This study evaluated the benefits of using vitamin D and K2 concordant to improve insulin sensitivity and vascular thickness in diabetic subjects. This assessment further reinforced that vitamin K2 can be used in isolation to treat many pathologies and, when used in conjunction with vitamin D, can reverse calcification. Yi-Chou Hou et al. investigated the synergistic effect of vitamins D and K on the physiological pathway of arteriosclerosis in CKD. First, the review acknowledges that phosphorylated MGP inhibits the calcification of blood vessels by direct binding to calcium and BMP-2. This prevents VSMCs from distinguishing themselves into osteoblasts, preventing apoptosis. In addition, the administration of vitamin K2 caused a decrease in the level of ucOC, promoting bone mineralization.
An important enzyme that regulates bone mineralization, alkaline phosphatase, was found to have increased activity when warfarin was administered to rats. Once warfarin was stopped, ALP levels continued to rise until vitamin K2 was included in the rats’ diet. This provides insight into the different mechanisms that make up the calcified plaques found in the aorta of rats; future research on how ALP is activated outside the bone matrix would be useful. In 2005, Sakamoto et al.dat vitamin K2 possesses properties that prevent osteoporosis, leading to research into the physiological process responsible for this attribute. This animal study examined the mechanism that allows menaquinone to act as a replacement antioxidant for estrogen, comparing older female rats with younger ones. The results contradicted the hypothesis, as there was no significant increase in serum antioxidant levels.
MGP was also examined in this study and, unlike the OP result, mgP mRNA was found in numerous cells, such as vascular smooth muscle cells of the medial and intimate vascular layers, macrophages and endothelial cells. This suggests that MGP is a major contributor to vascular calcification and fibrosis that can lead to CVD disease in its non-carbonylated form. Osteoporosis is one of those metabolic bone diseases in which bones weaken and have an increased risk of fractures. Worldwide, 1 in 3 women and 1 in 5 men over the age of 50 are expected to experience an osteoporotic fracture.
While this research has been conducted to examine the use of vitamin K2 in maintaining bone health, there have been more studies in recent years that have examined its other functions. Previous research, such as a study by Shanahan et al. examined the expression of genes that code for the proteins involved in this process. Osteopontin is one of those glycoproteins in bone, where it helps in the adhesion of osteoclasts to the natural vitamin k2 bone matrix during bone resorption, regulates apoptosis and sends signals to cells to sites of inflammation. During this prospective cohort study in the coronary artery sections of healthy subjects, there was no presence of mRNA for OP. This is in contrast to the other 13 of the 18 samples with high levels of OP mRNA, although this was only in the parts of the sections where a select number of macrophages expressed the gene.
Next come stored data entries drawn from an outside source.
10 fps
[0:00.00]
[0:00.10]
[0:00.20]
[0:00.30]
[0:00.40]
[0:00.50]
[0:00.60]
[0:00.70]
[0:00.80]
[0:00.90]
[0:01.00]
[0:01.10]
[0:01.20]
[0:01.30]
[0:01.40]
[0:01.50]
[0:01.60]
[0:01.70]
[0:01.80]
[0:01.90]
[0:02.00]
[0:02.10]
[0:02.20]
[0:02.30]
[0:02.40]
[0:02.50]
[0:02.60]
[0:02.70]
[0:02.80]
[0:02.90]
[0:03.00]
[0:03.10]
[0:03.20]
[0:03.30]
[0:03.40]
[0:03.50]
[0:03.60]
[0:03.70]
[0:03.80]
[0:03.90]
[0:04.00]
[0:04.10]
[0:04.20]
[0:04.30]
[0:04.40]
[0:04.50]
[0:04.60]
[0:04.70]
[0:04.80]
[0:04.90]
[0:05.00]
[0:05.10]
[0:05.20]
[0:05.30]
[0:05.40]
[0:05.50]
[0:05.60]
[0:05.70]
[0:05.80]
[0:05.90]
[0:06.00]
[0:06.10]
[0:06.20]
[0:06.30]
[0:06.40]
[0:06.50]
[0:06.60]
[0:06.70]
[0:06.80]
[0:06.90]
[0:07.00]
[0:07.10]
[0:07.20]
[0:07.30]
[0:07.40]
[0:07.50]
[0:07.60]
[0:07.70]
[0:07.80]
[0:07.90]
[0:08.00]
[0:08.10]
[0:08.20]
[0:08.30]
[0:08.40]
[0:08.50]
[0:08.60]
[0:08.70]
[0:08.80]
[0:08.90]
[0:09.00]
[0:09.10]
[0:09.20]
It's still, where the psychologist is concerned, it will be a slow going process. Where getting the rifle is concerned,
In 2001, Kaneki et al. conducted a cross-sectional study to compare serum vitamin K2 levels in Asian and European women. The presence of natto in the diet of the Japanese population was responsible for a marked increase in serum MK-7 levels. As a result, the increased serum vitamin K2 level was maintained longer than a single oral dose of MK-4 after a 24-hour period. This may be partly due to the presence of fermenting bacteria in the gut, which, combined with the intake of MK-7, resulted in an increase in serum vitamin K2. This study found that postmenopausal Japanese women had a reduced risk of osteoporotic fractures compared to the aforementioned regions. A Spearman range coefficient of -0.321 was shown in assessing the incidence of hip fractures against family expenditure of natto.
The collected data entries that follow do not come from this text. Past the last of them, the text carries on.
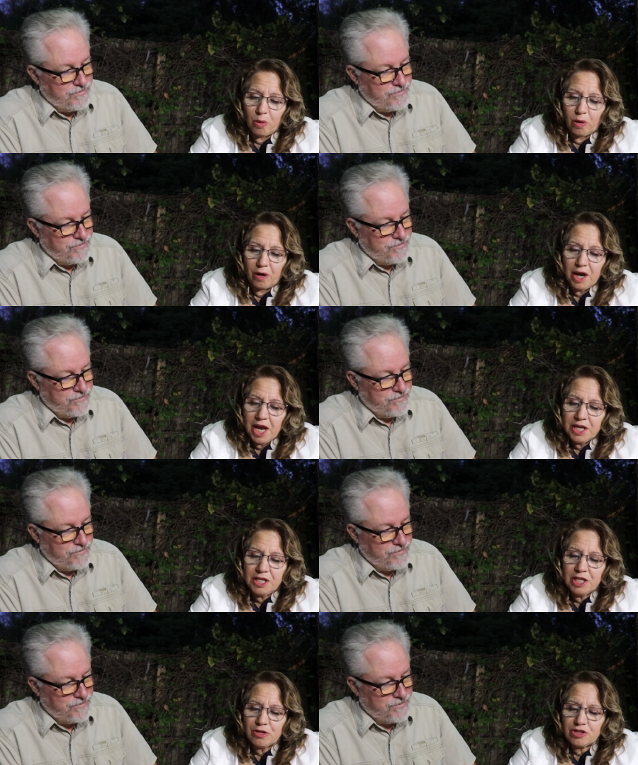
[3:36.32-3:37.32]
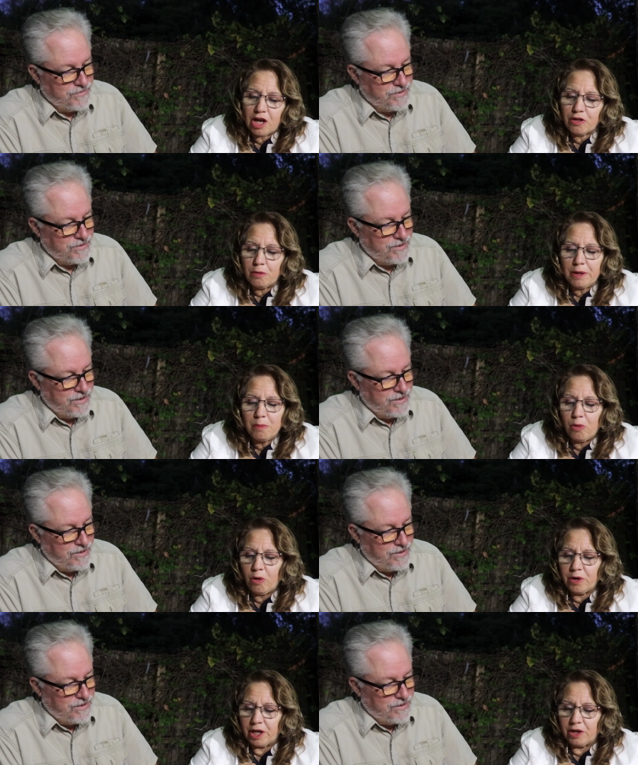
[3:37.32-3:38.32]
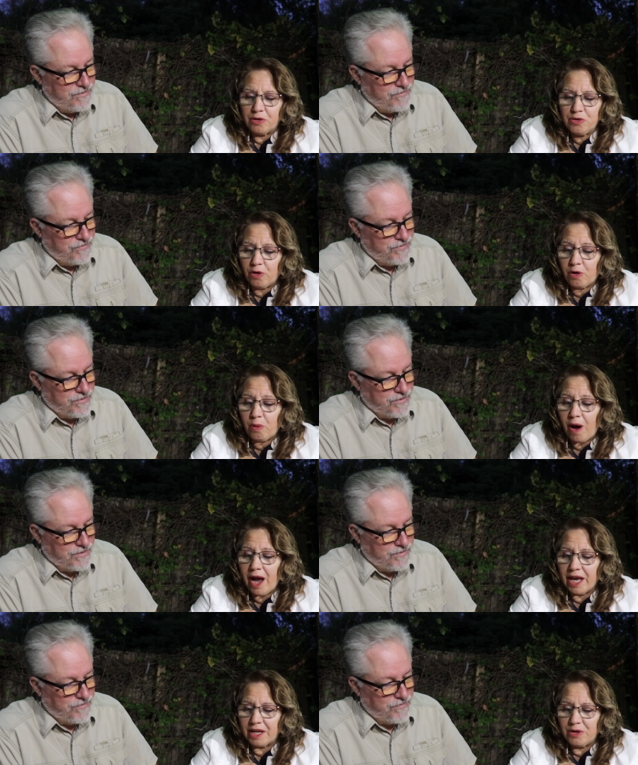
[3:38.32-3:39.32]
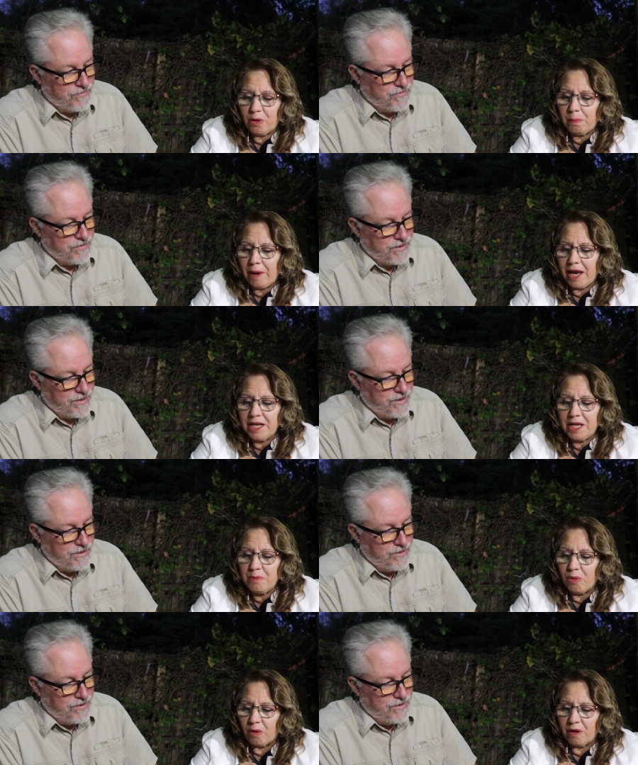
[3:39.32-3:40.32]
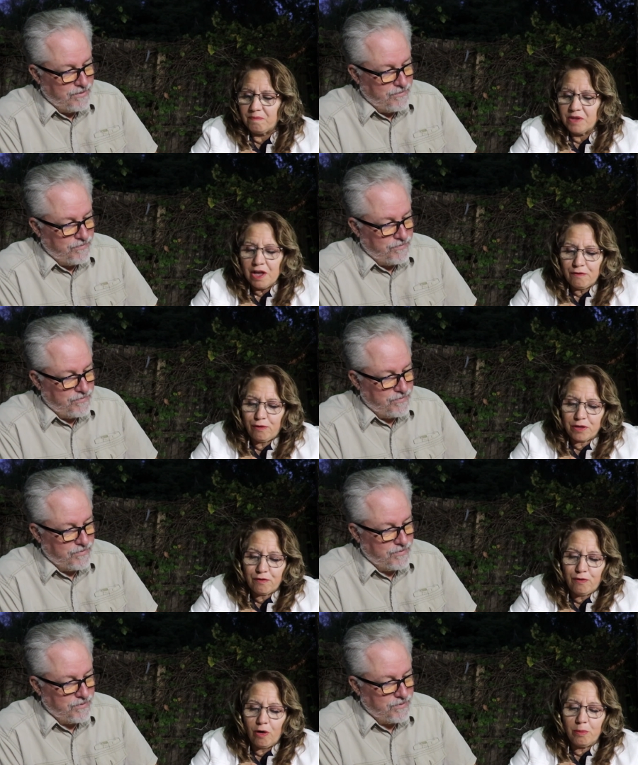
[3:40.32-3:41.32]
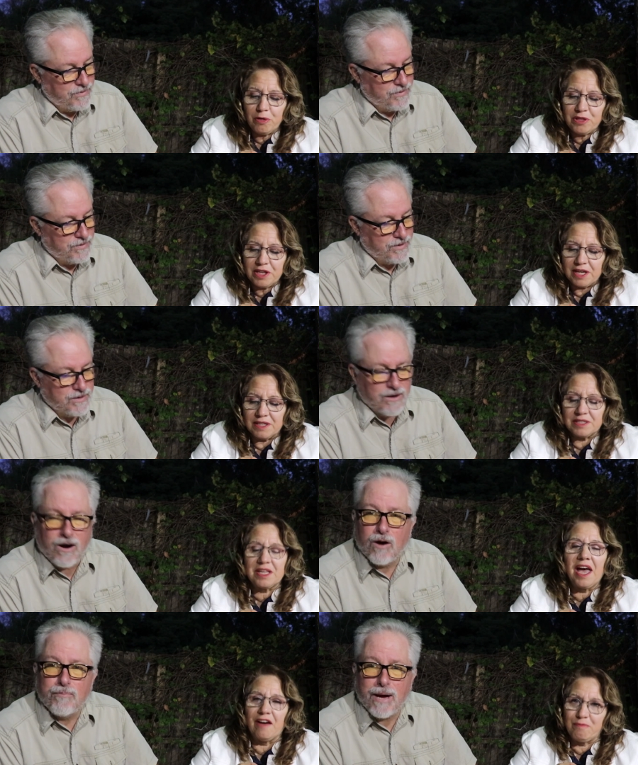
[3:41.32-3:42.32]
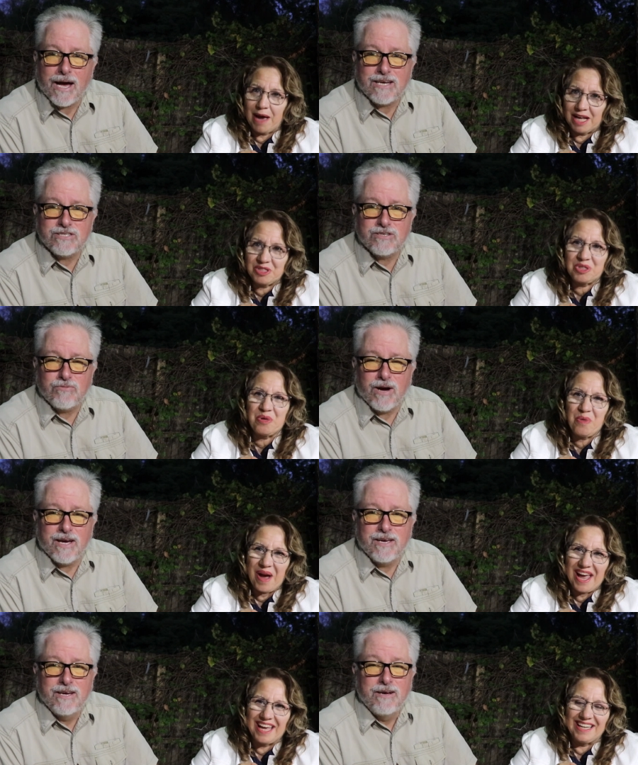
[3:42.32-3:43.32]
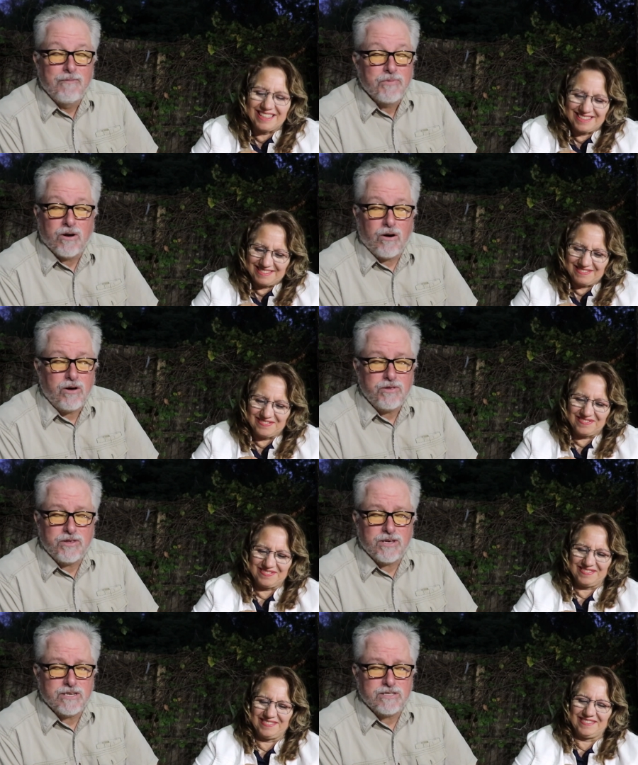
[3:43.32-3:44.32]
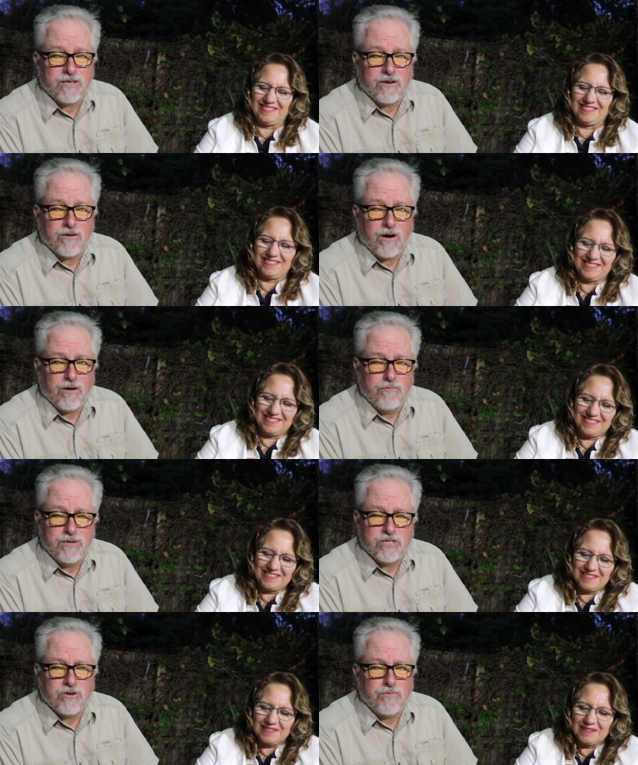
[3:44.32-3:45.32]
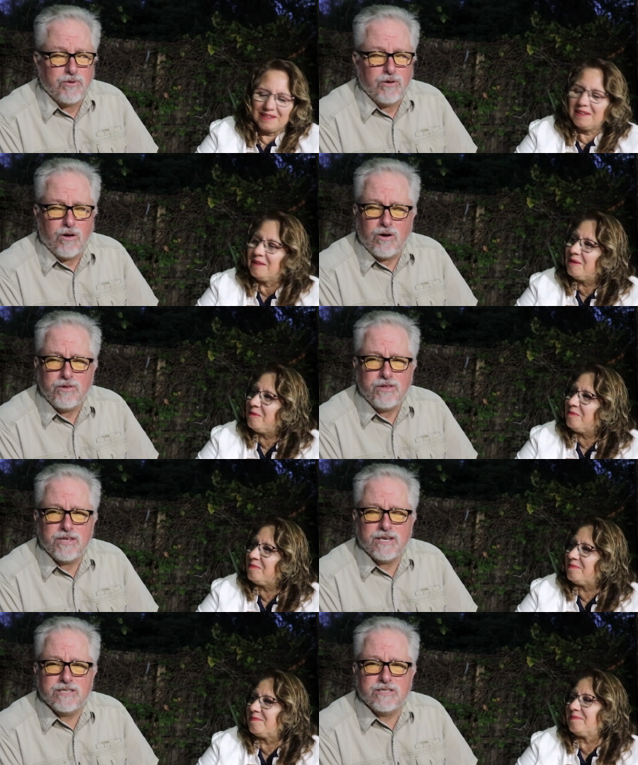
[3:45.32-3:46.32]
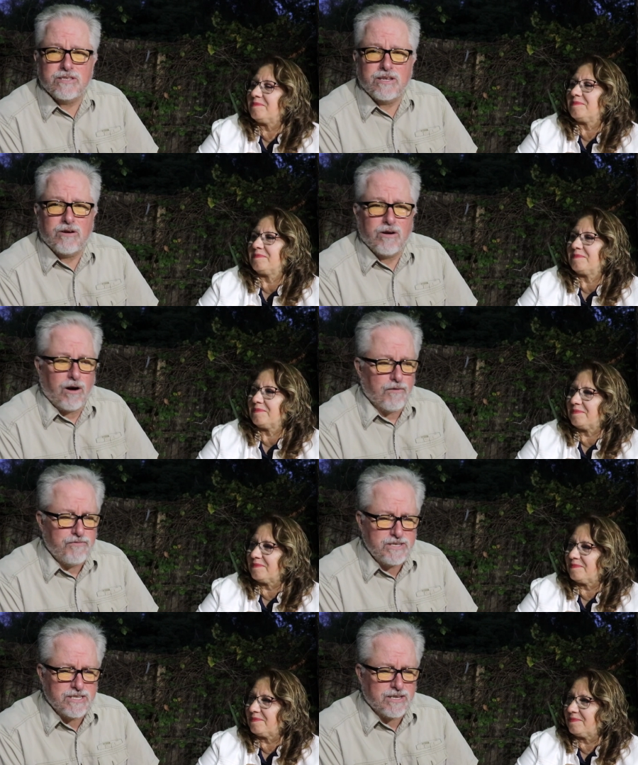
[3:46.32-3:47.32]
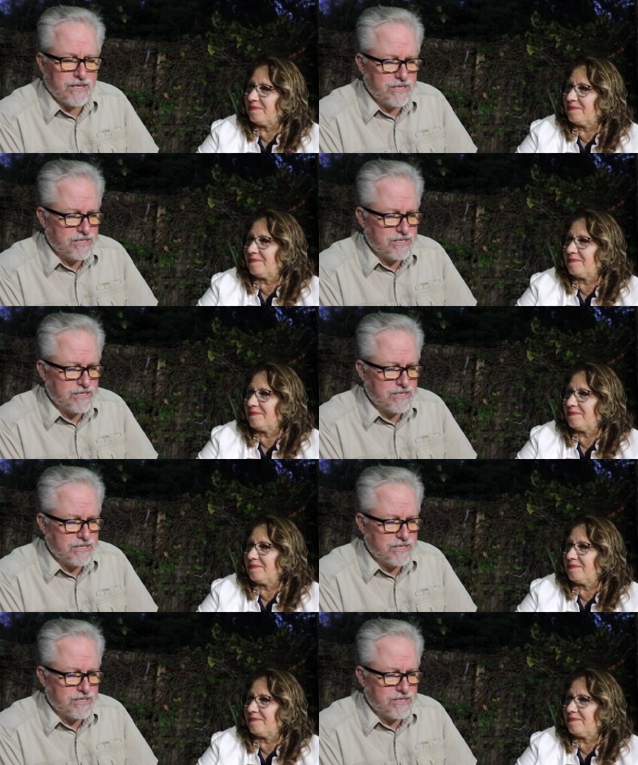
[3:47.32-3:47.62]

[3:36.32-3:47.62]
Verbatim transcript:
Speaker 1: more. Neither shall there be mourning, nor crying, nor pain any more, for the former things
Speaker 2: are have passed, passed away. away. All the things that are, are miserable, all the things that are, are physically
Soft, flexible blood vessels ensure healthy circulation, reducing the risk of harmful blood clots and heart disease. Both vitamin K1 and K2 ensure healthy blood clotting and prevent excessive bleeding and bruising when blood vessels are injured. But recent research suggests that they play different roles in other aspects of our health, with vitamin K2 adding health benefits independent of K1.
We also describe dietary sources, health benefits, recommended daily intake, deficiency symptoms, and supplements. Vitamin K2 has now established a compelling platform within the scientific community as a compound that expresses beneficial properties that can be used in the medical field. Currently, the mainstay of the study has focused on its effects on bone metabolism, as it was initially where the Japanese research began. There have been many studies that have concluded a significant increase in serum AAC levels in osteoporotic subjects. Jiang et al. wanted to provide more evidence of the importance of maintaining high serum vitamin K2 levels in 2016. The aortas of the Sprague Dawley rats were examined, which were grouped by doses of warfarin treatment and fed the same diet for weeks.